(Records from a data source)
——————————
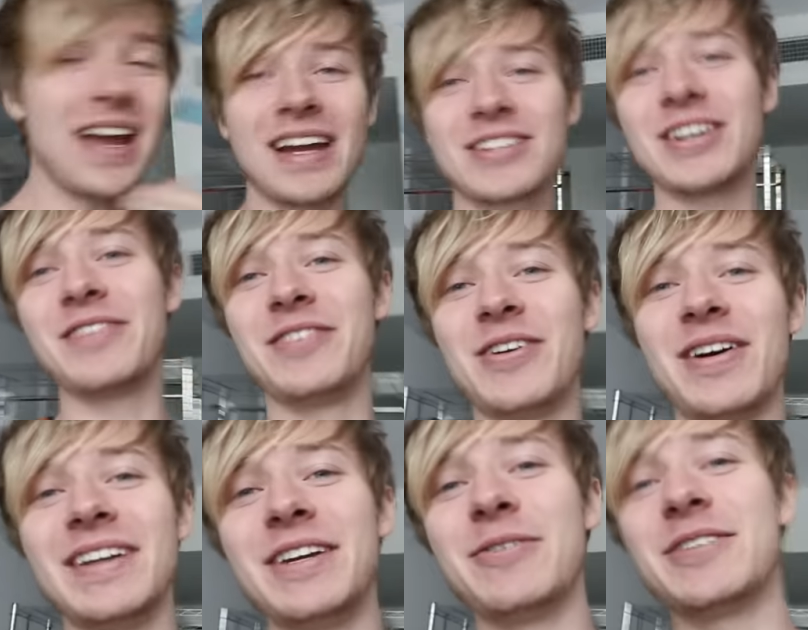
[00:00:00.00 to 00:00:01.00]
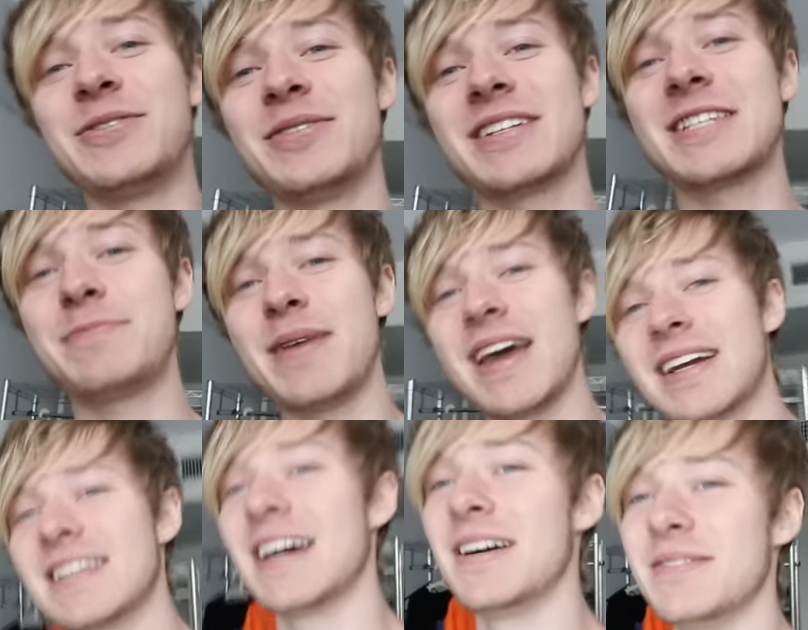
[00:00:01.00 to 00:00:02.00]
I actually have no idea what to
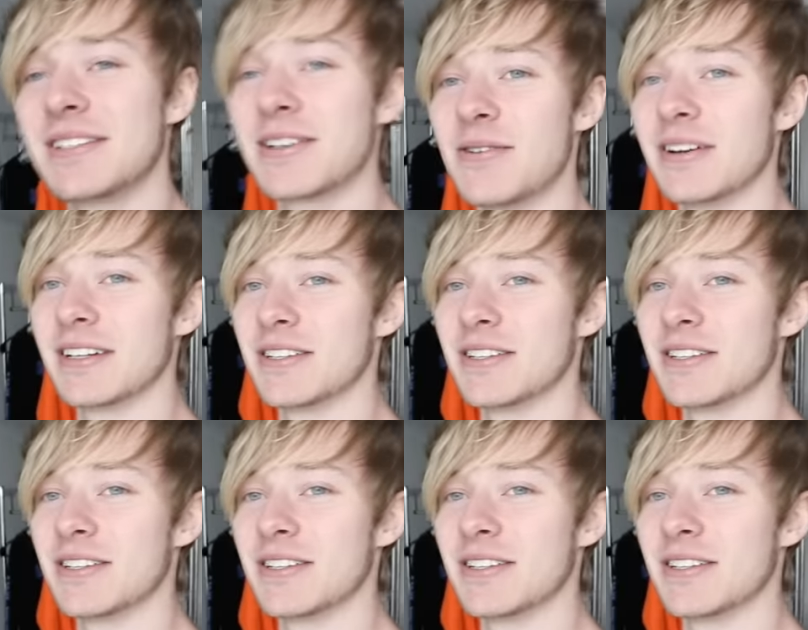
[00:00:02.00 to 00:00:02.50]
expect. I'm just going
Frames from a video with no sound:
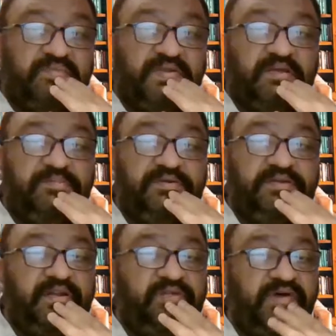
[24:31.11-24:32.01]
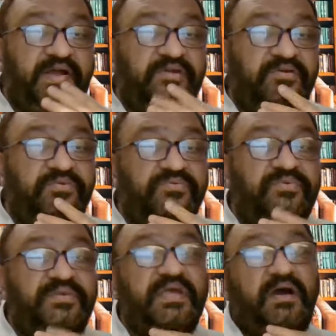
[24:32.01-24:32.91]
were completed in 1 to
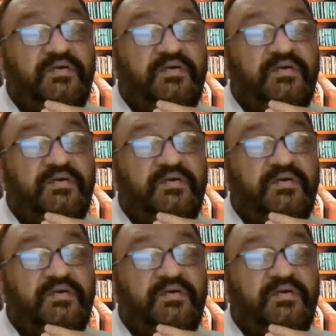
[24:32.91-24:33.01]
3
——————————
Exactly the lines from the one with "[00:00:02.00 to 00:00:02.50]" through the end of the records are to be repeated, both ends included, and pictures are to be omitted.

[00:00:02.00 to 00:00:02.50]
expect. I'm just going
Frames from a video with no sound:
[24:31.11-24:32.01]
[24:32.01-24:32.91]
were completed in 1 to
[24:32.91-24:33.01]
3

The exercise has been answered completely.